7. Set both short and long term goals.
When it comes to saving money, one of the most important things you can do is set goals.
Without a goal in mind, it can be all too easy to spend your money on unnecessary things. But if you have a specific goal in mind—whether it’s saving up for a down payment on a house or simply having enough cash to cover an unexpected expense— you’re much more likely to be mindful of your spending.
Long-term goals, in particular, can be extremely motivating; after all, if you’re aiming to save up for retirement, that’s a goal that will take years (if not decades) to achieve. But even smaller, short-term goals can make a big difference in your financial wellbeing.
So if you’re looking to get your saving efforts on track, make sure to set some goals— and don’t be afraid to dream big.
8. Analyze your monthly bills.
It’s important to understand exactly what you’re paying for when it comes to your monthly bills.
Take a close look at your utility bills, for example. Are you being charged for services you don’t use? Are there any discounts or cheaper monthly plans you could be eligible for? Calling the company and asking questions can save you a lot of money in the long run.
The same goes for your other monthly bills, such as your cell phone bill, your cable bill, and your internet bill. Don’t be afraid to pick up the phone and ask for a better deal. You may be surprised at how much you can save!

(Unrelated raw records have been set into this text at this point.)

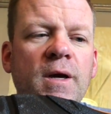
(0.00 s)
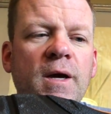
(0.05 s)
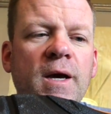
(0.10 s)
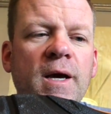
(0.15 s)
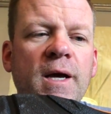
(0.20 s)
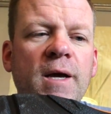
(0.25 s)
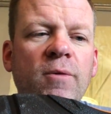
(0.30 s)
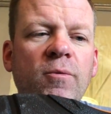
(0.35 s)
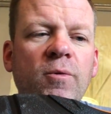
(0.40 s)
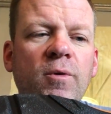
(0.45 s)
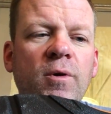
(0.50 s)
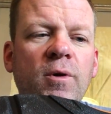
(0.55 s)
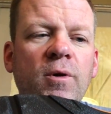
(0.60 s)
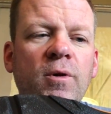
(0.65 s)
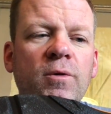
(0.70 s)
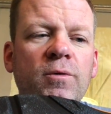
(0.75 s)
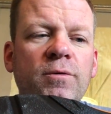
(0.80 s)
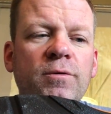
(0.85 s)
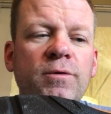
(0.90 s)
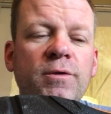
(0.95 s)
I
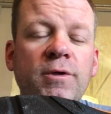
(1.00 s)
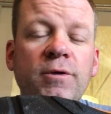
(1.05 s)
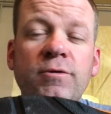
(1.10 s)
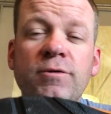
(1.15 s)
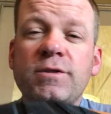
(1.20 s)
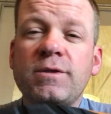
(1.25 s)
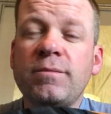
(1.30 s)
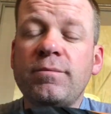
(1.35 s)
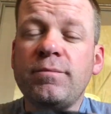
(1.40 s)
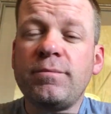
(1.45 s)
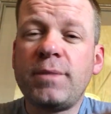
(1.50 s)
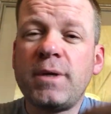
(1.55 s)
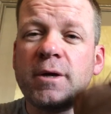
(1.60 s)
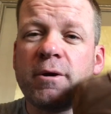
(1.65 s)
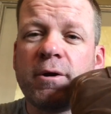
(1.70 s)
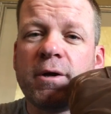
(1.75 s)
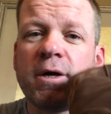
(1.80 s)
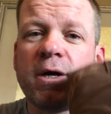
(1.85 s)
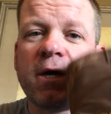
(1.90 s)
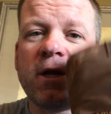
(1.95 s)
will do some
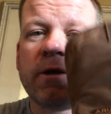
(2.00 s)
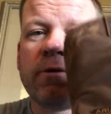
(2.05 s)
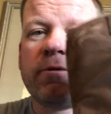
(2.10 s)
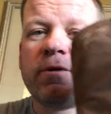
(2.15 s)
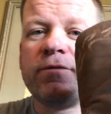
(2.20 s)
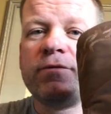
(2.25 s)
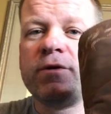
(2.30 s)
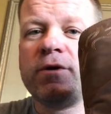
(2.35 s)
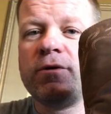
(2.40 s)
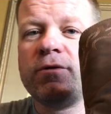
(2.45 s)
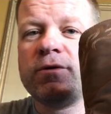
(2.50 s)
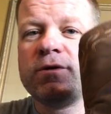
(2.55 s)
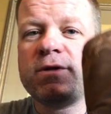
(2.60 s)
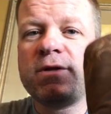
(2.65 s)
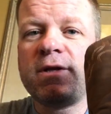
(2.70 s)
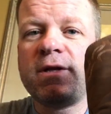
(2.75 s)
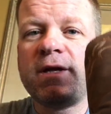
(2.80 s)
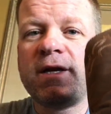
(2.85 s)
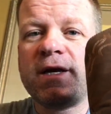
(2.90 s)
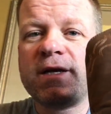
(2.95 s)
periodic reviews
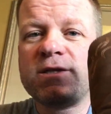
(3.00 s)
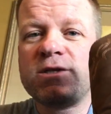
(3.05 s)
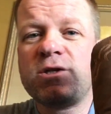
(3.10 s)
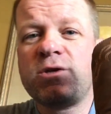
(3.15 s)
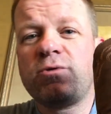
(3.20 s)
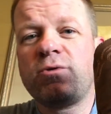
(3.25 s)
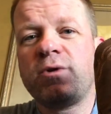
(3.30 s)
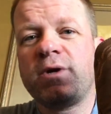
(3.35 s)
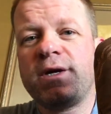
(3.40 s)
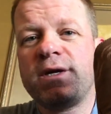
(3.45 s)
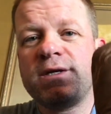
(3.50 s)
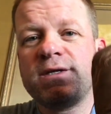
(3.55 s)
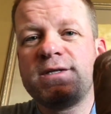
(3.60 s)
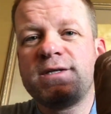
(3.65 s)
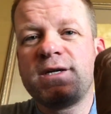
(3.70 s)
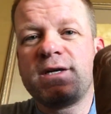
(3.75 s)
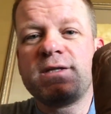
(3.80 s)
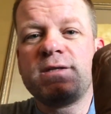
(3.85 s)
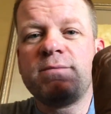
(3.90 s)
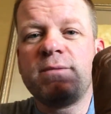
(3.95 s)
in the next
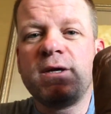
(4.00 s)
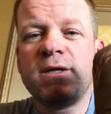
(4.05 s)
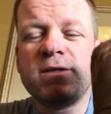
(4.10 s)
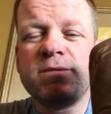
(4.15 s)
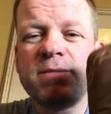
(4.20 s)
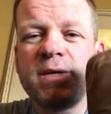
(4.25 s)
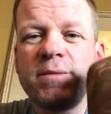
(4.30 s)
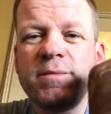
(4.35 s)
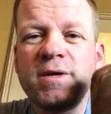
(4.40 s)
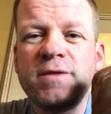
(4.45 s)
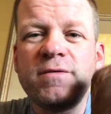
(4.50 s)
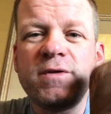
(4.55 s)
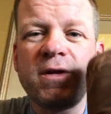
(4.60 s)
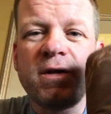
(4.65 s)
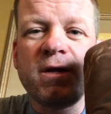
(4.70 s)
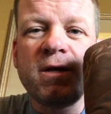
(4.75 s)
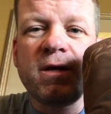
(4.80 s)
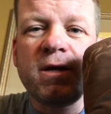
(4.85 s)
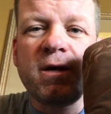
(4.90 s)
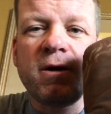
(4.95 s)
3-6 months, maybe even
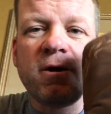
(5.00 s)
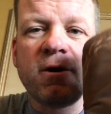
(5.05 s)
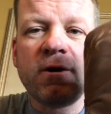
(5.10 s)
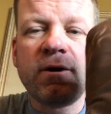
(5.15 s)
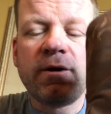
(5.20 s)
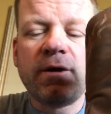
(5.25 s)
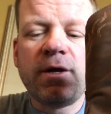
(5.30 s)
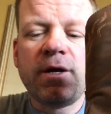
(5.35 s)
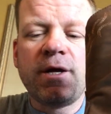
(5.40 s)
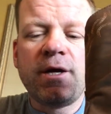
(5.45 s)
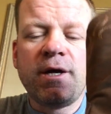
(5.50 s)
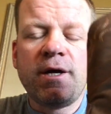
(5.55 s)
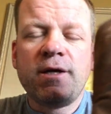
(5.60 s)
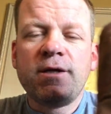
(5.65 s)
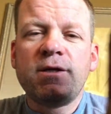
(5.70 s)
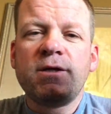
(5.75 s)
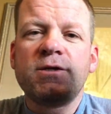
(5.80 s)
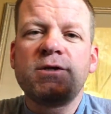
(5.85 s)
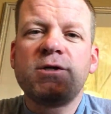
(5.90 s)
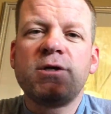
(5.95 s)
a year,
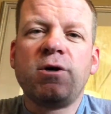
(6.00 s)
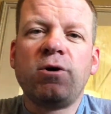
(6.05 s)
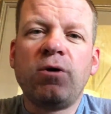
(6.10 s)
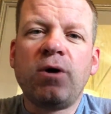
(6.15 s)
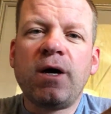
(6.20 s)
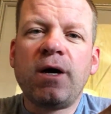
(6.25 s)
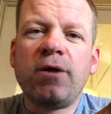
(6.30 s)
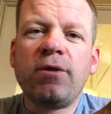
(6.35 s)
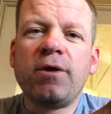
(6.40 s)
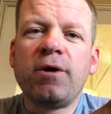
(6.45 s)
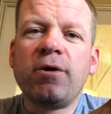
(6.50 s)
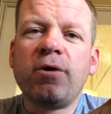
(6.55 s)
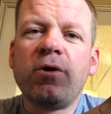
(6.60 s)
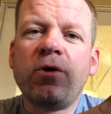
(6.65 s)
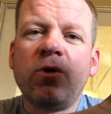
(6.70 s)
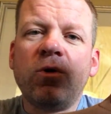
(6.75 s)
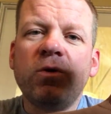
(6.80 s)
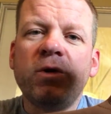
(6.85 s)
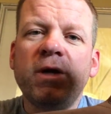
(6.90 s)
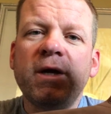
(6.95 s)
to show how they're
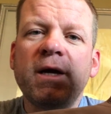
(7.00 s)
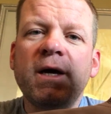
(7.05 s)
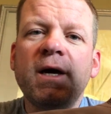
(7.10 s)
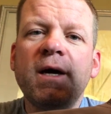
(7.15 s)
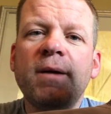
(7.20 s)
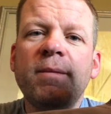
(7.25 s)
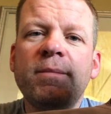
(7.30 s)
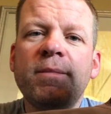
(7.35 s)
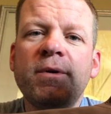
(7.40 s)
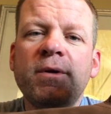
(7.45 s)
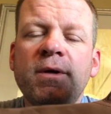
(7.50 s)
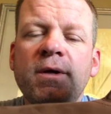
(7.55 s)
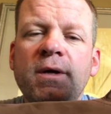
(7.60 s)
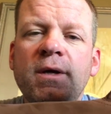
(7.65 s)
holding up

9. Look at your everyday habits to see where you can save.
Everyday expenses add up, and it can be difficult to keep track of where your money is going. However, by taking a close look at your spending habits, you can identify areas where you can cut back and save.

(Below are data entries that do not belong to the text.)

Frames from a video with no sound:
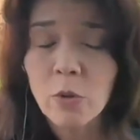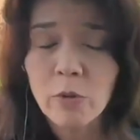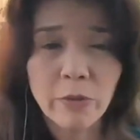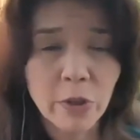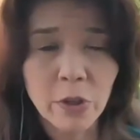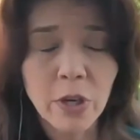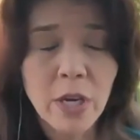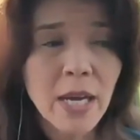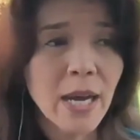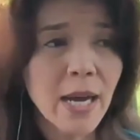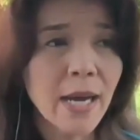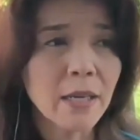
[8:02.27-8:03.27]
over
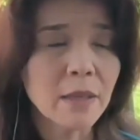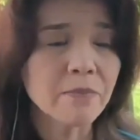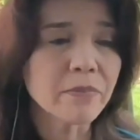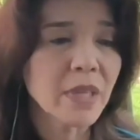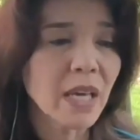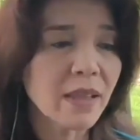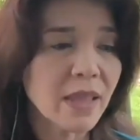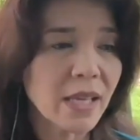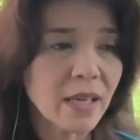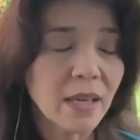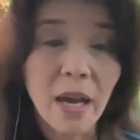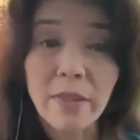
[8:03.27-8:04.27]

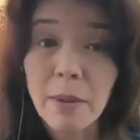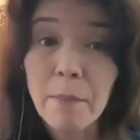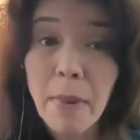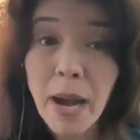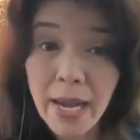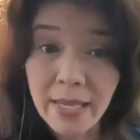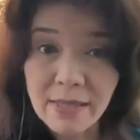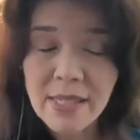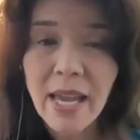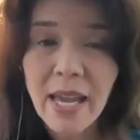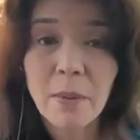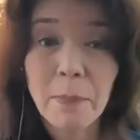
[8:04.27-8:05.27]
the
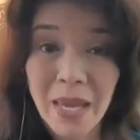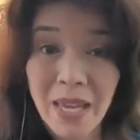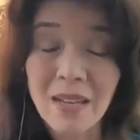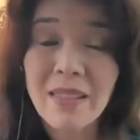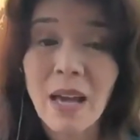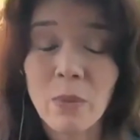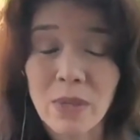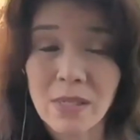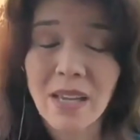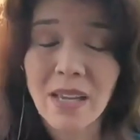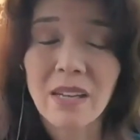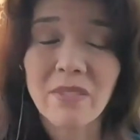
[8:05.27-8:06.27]
mines and a pit that
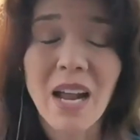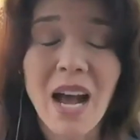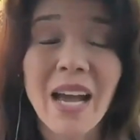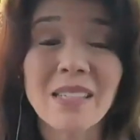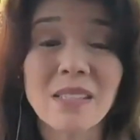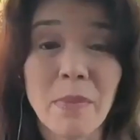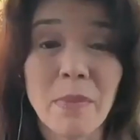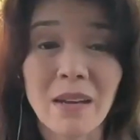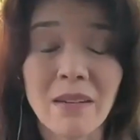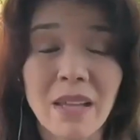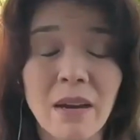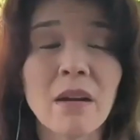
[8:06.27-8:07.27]
was kind of in high
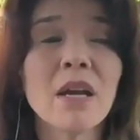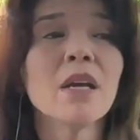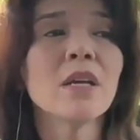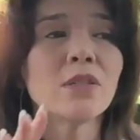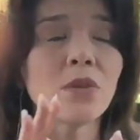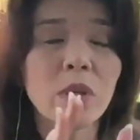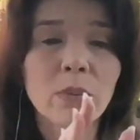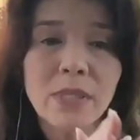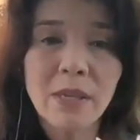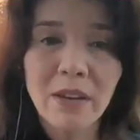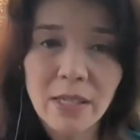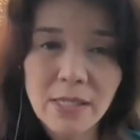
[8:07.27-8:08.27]
demand there. So there
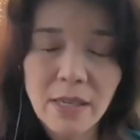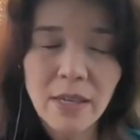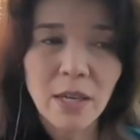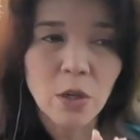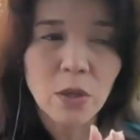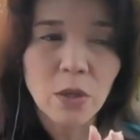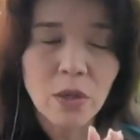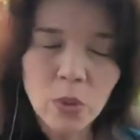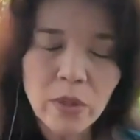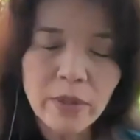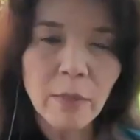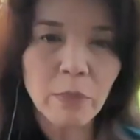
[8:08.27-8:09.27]
was a
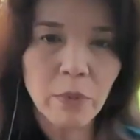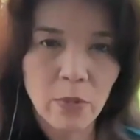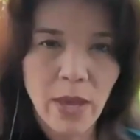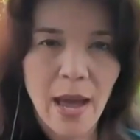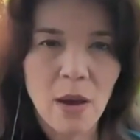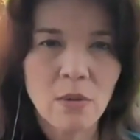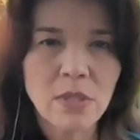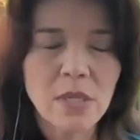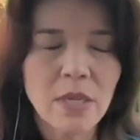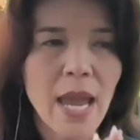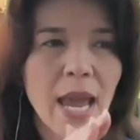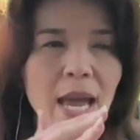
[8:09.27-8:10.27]
quarrel that broke out,
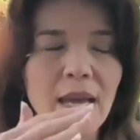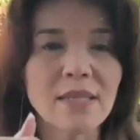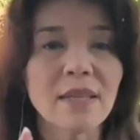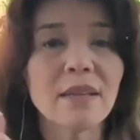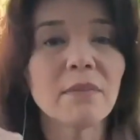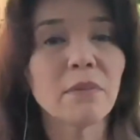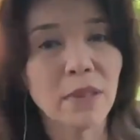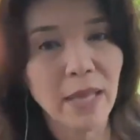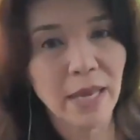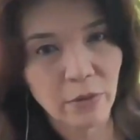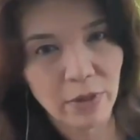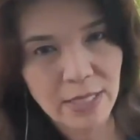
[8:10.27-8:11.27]
and
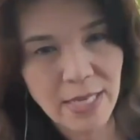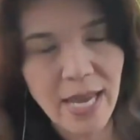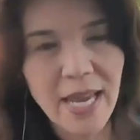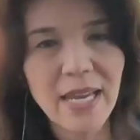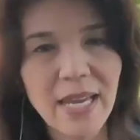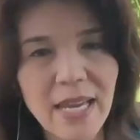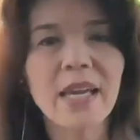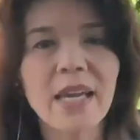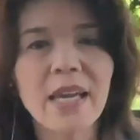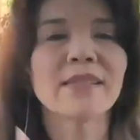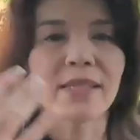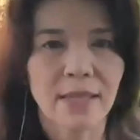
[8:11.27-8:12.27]
later in the day, it
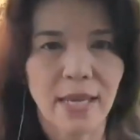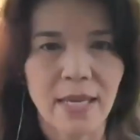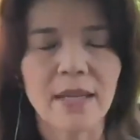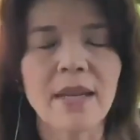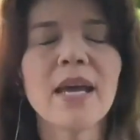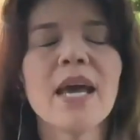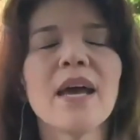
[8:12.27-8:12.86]
escalated.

For example, do you have a streaming service that you never use? Or do you buy lunch out every day when you could pack a meal from home? By identifying these small expenses, you can make a big impact on your bottom line.
The Bottom Line
In short, there are many simple ways to save money. By being mindful of your spending, setting a budget, and automating your savings, you can form smart money habits.
Not everyone is ready to save money, and we get that. When you’re ready, this article—and many others!—will be here for you.